Ten signs you're stuck in a dead-end job

What’s important to you and your forward motion is not when or how you become aware that your job is a dead-end job, but what you do once you get that memo!

You have choices. You can look around the organization for a meatier assignment. You can work at your dead-end job all day and use your nights and weekends to launch an independent consulting practice — something every working person should do.

You can start a stealth job search and leave the dead-end job in your rear view mirror, but first you have to become aware that your current job is not likely to get better.

Here are 10 signs you’re in a dead-end job.

1. Your role and your job description are fixed, without room to stretch. You are required to do your job the same way every day and you see no way to expand your contribution (or your own development).

2. Every idea you propose at work and every suggestion you make is met with the same reaction: “Thanks, but we’re not going to change anything.”

3. The role you fulfill for your employer is obviously not important to the people in charge.

4. There are more frustrated employees like you looking to move up in your organization than there are opportunities to do so.

5. For whatever reason — internal politics, inertia, your manager’s fear of your growing flame, or something else – you can see that your current job is the highest and most interesting position you’re going to get in your company.

6. You look around you and see that your organization doesn’t move people up or allow them to expand their roles.

7. Your manager gives you the work he or she doesn’t want to do. You are essentially an on-call special projects person. If that’s not what you want to be, then you’re in a dead-end situation.

8. When you talk with your manager about your professional growth and development, he or she doesn’t listen and doesn’t care.

9. People come and go in your organization all the time. The leaders have accepted the fact that the company is a revolving door.

10. When you envision yourself working at your current job one year from now, you don’t see anything changing.

Most of us will get stuck in a dead-end job at some point if it hasn’t happened to us already. There is a silver lining to a dead-end job. Once you get the knock on the head that says, “You can do better than this!” you have time to plan.

You can do your job every day and save your mental and emotional energy for your next step, whether it’s a sideline consulting business or a quiet job search. You can use that time to think about what you want to do next, and to re-energize your network.

Here are the steps to take once it hits you that your current job won’t move your career forward any further than it already has:

1. Get a journal and write in it every day or every couple of days. Write about your feelings about your job. Write about what you’d like to do next in your career.

2. Pull out your resume and add to it whatever shards or fragments of good results you’ve been able to squeeze out of your current assignment. They are there — you may just have to dig for them! You can claim a great idea on your resume if you researched and proposed the idea, even if your current employer didn’t go forward with it. It’s still a feather in your cap!

3. Make a list of ten people you already know whom you haven’t seen in a while, and send invitations to all ten of them to set up coffee or lunch meetings. Re-mobilizing your network will give you energy and motivation that your dead-end job undoubtedly sucks out of you.

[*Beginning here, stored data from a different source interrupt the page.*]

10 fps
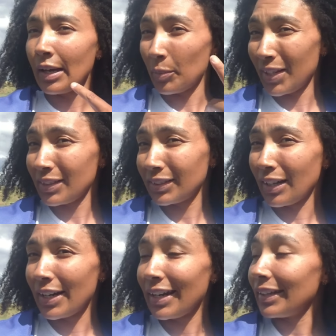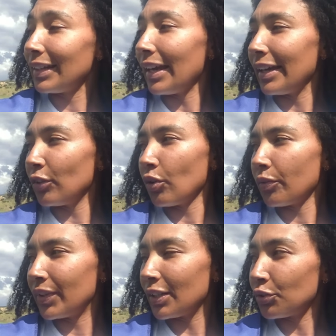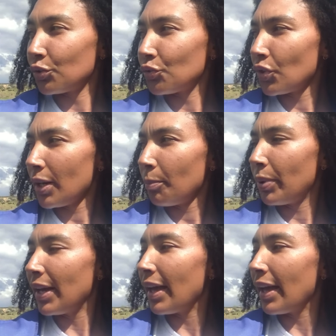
I'm gonna start at the end of the strip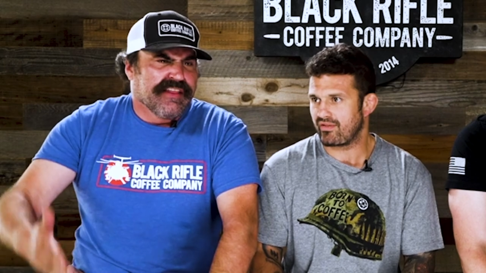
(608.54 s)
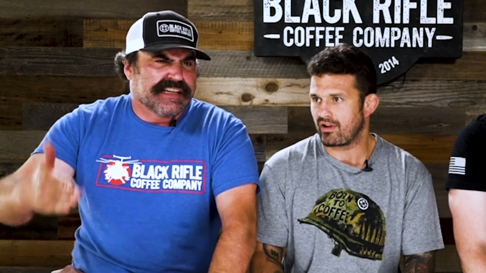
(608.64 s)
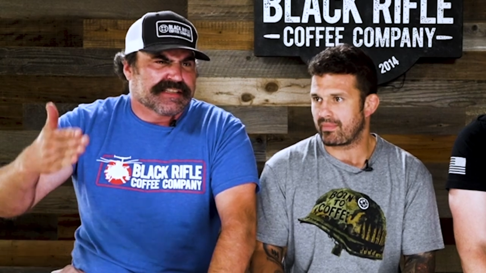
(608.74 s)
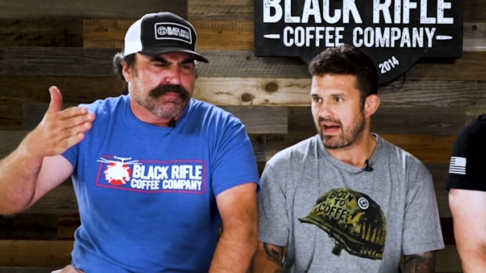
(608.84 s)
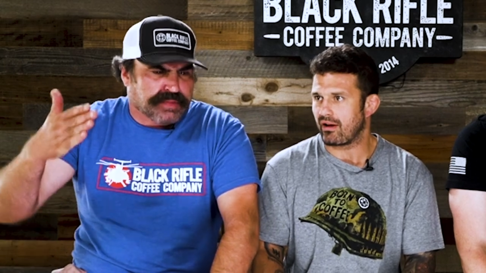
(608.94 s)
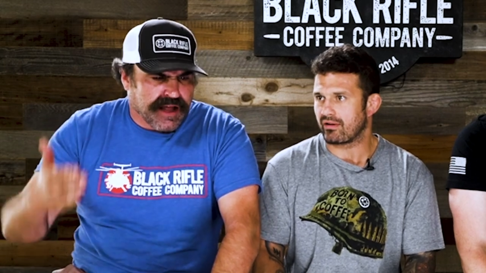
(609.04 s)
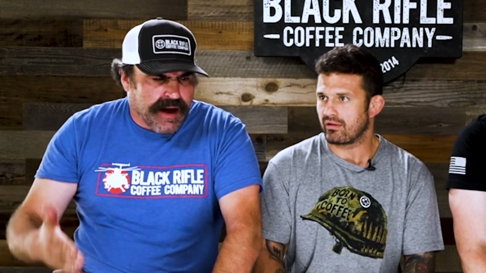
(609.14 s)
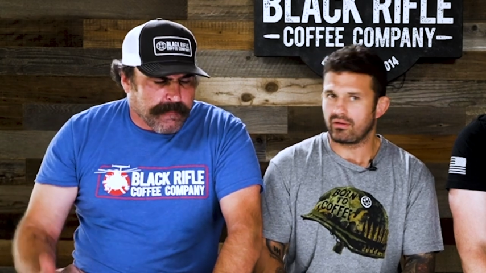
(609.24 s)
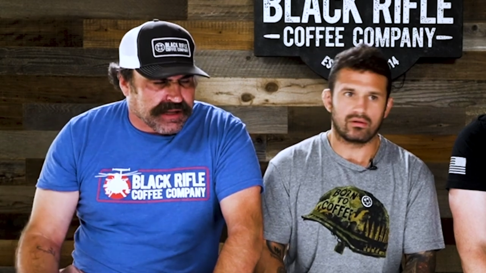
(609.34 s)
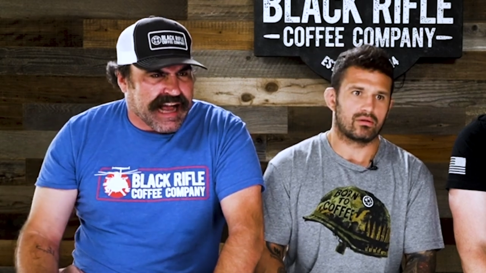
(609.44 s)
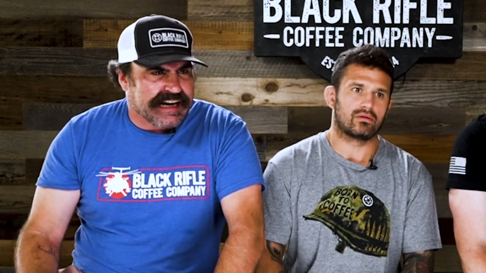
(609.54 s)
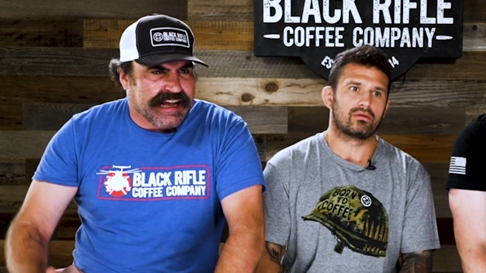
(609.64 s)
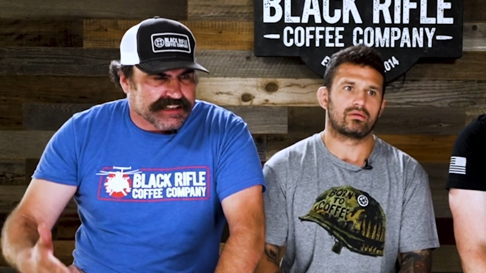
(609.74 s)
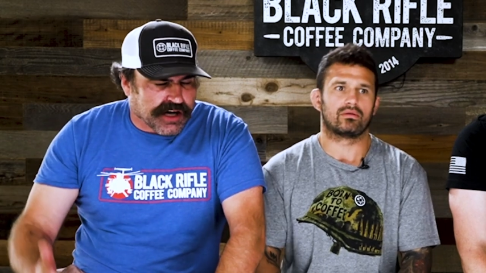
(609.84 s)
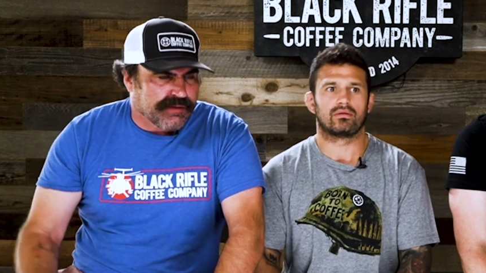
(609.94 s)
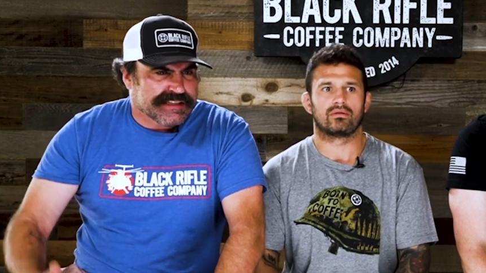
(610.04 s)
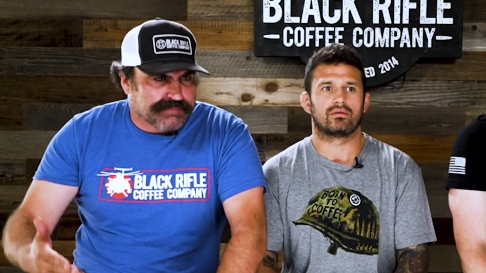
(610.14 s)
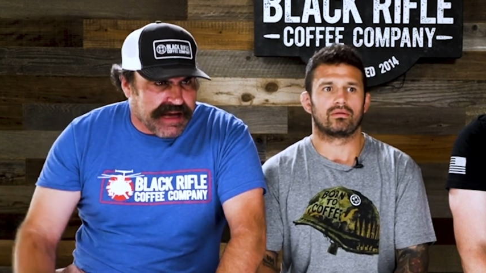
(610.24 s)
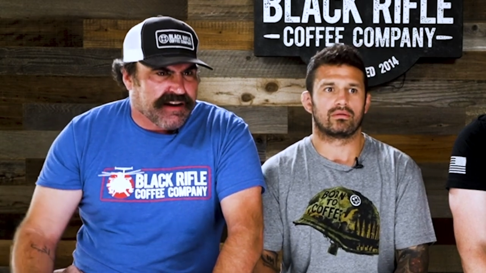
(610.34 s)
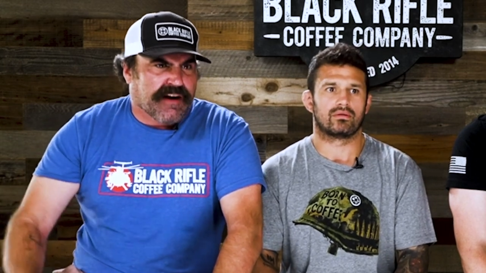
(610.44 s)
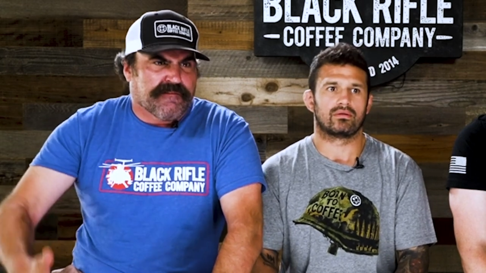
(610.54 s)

Speaker 1: living this them now, dude. Planet has always been a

4. Start browsing job ads to see what kinds of people other local employers are looking for.

5. Think about the types of Business Pain you solve in your work, or could solve in a new job. Your ability to spot and solve Business Pain is your power!

6. Get a consulting business card. You are a consultant now! Give your consulting business card to new people you meet and the friends and contacts you get together with as you re-energize your network.

7. Give up or back off on your efforts to get your current boss and the other managers in your shop to wake up and take steps on the good ideas you’ve been proposing to no avail. Use your energy in a more productive way, to advance your own career and mission!

Working in a dead-end job can feel hopeless and depressing, but it is only hopeless and depressing as long as you expect the job to be different than it is.

We only get frustrated with an asleep-at-the-wheel manager because we want them to do things they don’t want to do or we want them to be a different person than they actually are.

The minute you accept reality and say, “OK, my boss is not going to change — that’s fine. What difference does it make to me? My boss is on his path. I’m on my path. My path leads me up an out of here. It’s time to get going!” your life and your work both get easier.

A dead-end job doesn’t spell the end of your career advancement. It’s just a fork in the road. The earlier in your life you learn to spot the signs of a backwater assignment, the better for you in the long term!